Required action — Repeat the records below exactly as they appear, leaving out any pictures.

Data to examine —

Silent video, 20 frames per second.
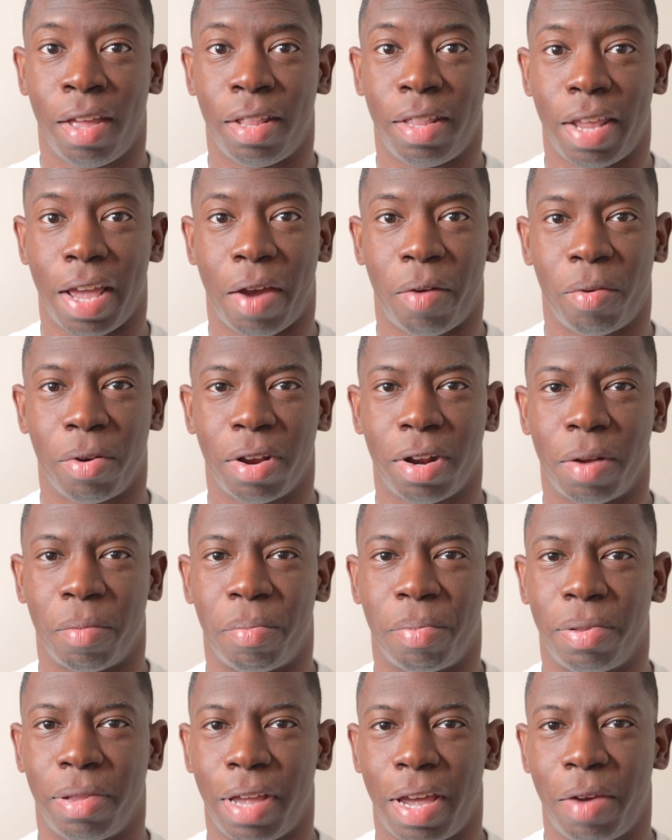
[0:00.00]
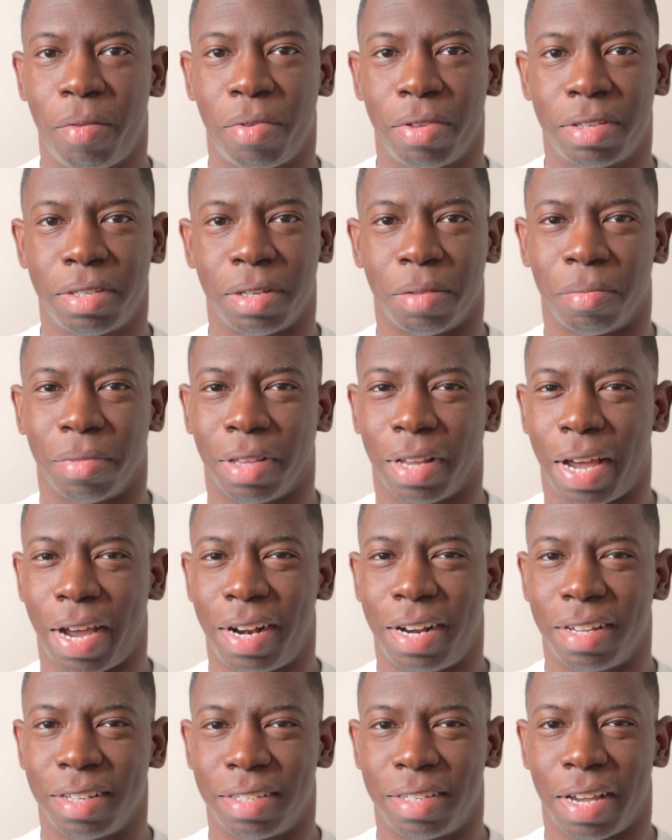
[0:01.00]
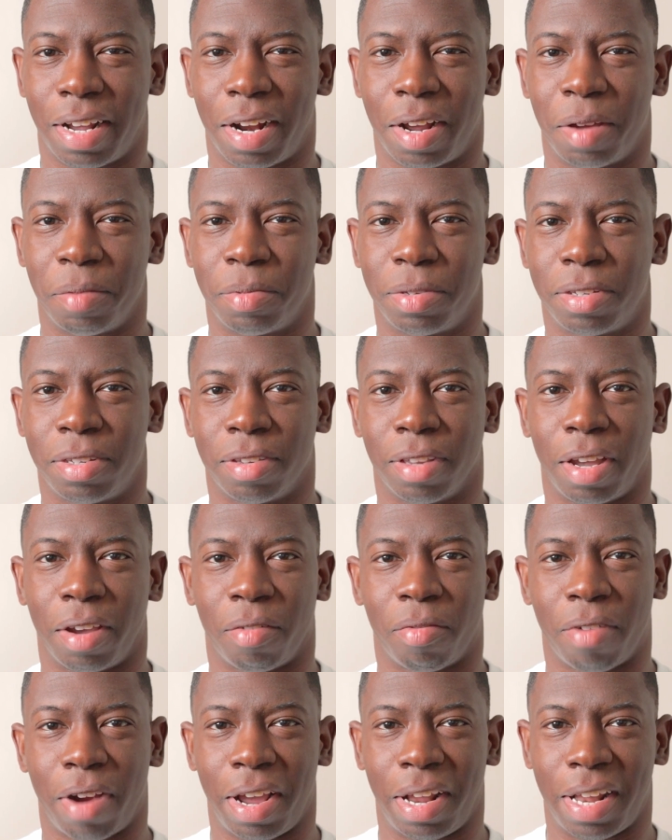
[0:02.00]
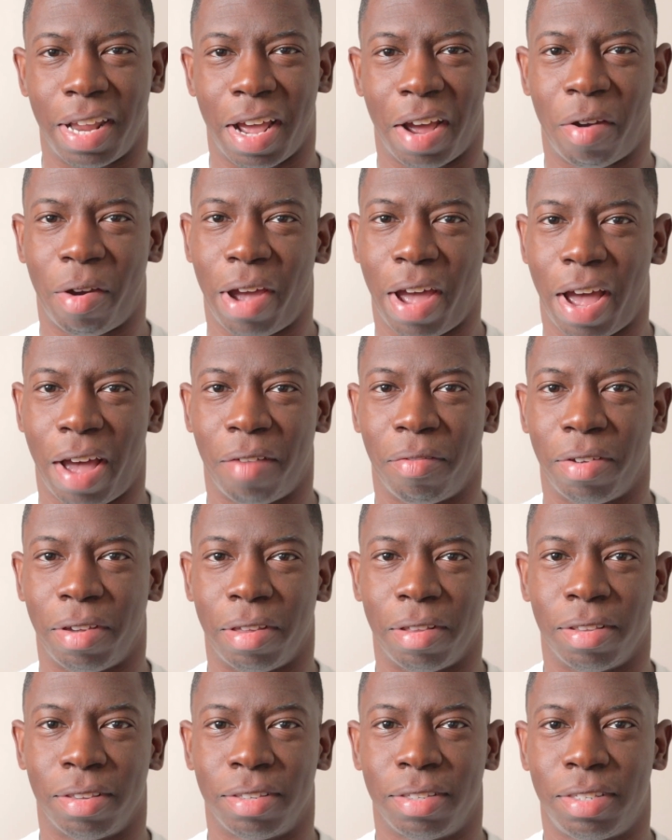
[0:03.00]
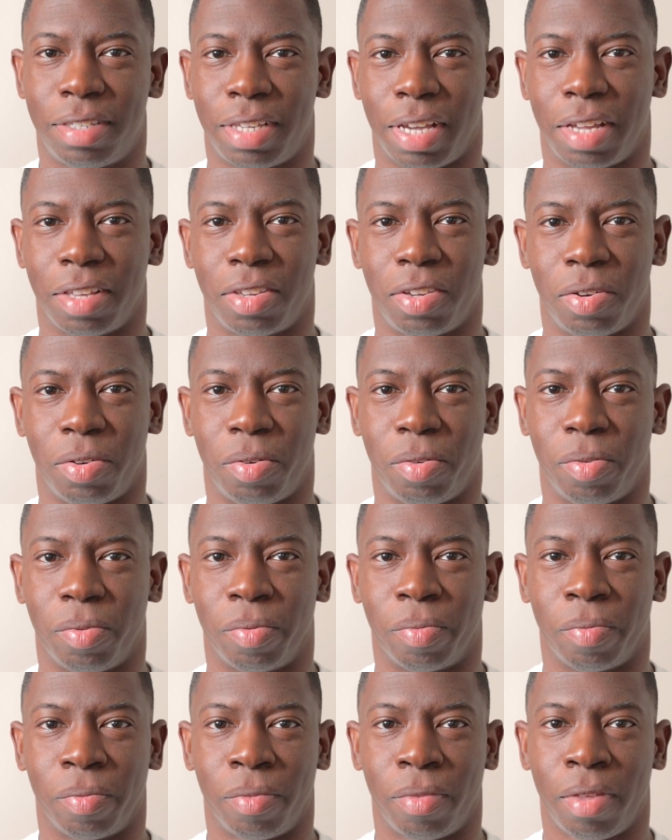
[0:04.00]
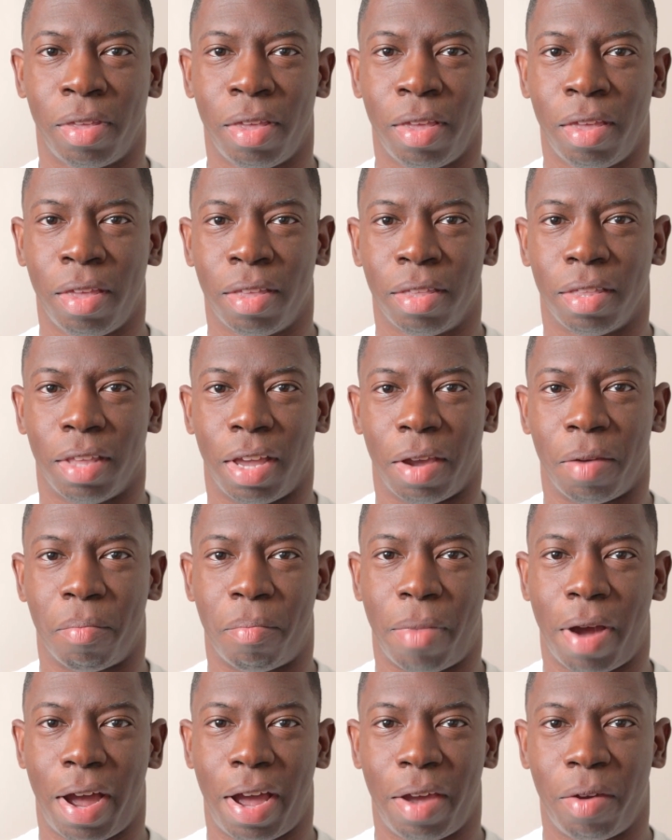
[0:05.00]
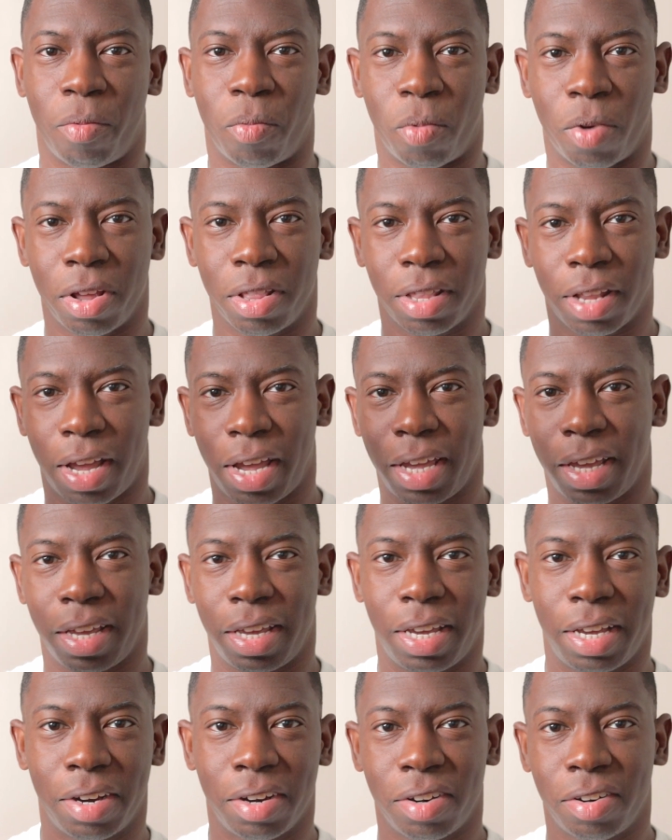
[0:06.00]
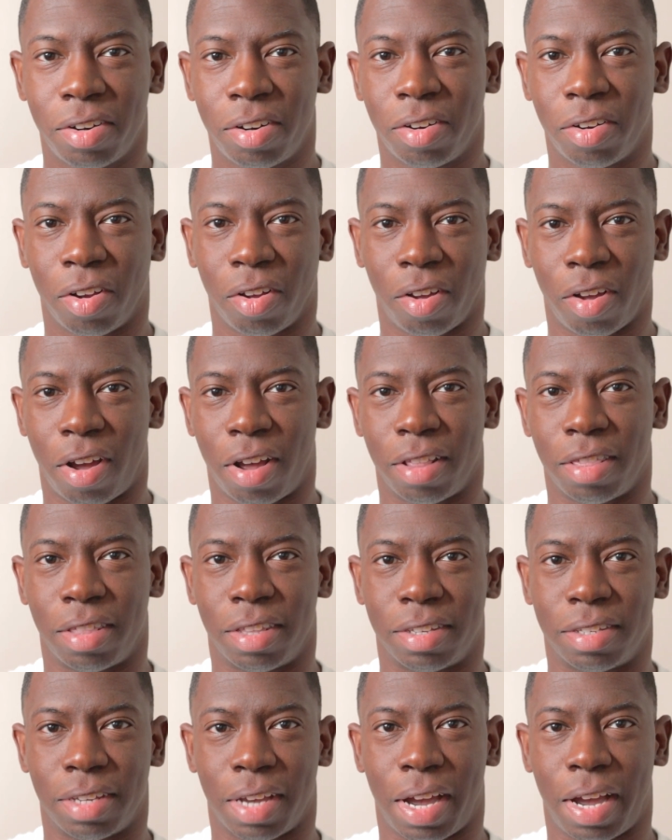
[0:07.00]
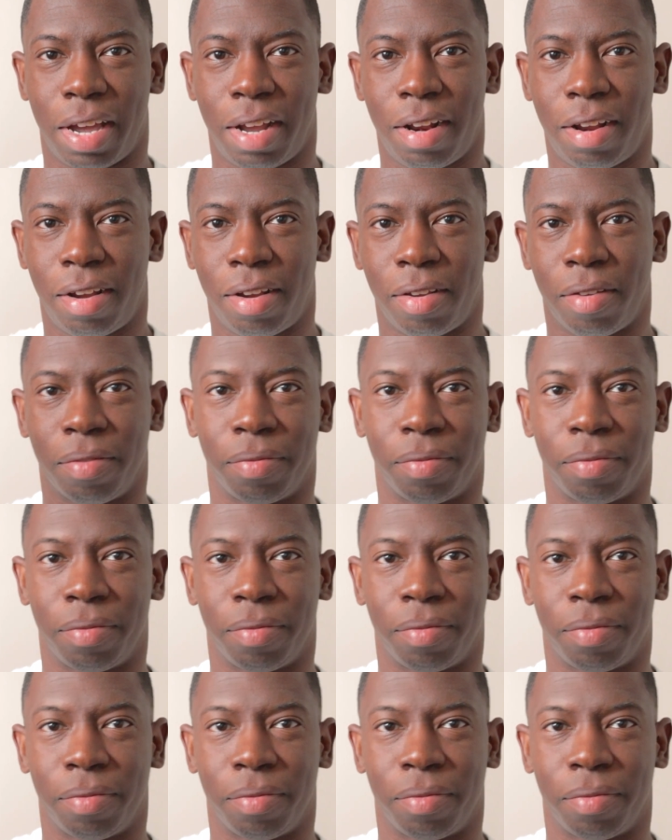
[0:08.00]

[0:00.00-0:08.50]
now we're gonna play with some lighting setups. Like right now I have it set to, like, my one light here on the side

Response to the task —
Silent video, 20 frames per second.
[0:00.00]
[0:01.00]
[0:02.00]
[0:03.00]
[0:04.00]
[0:05.00]
[0:06.00]
[0:07.00]
[0:08.00]

[0:00.00-0:08.50]
now we're gonna play with some lighting setups. Like right now I have it set to, like, my one light here on the side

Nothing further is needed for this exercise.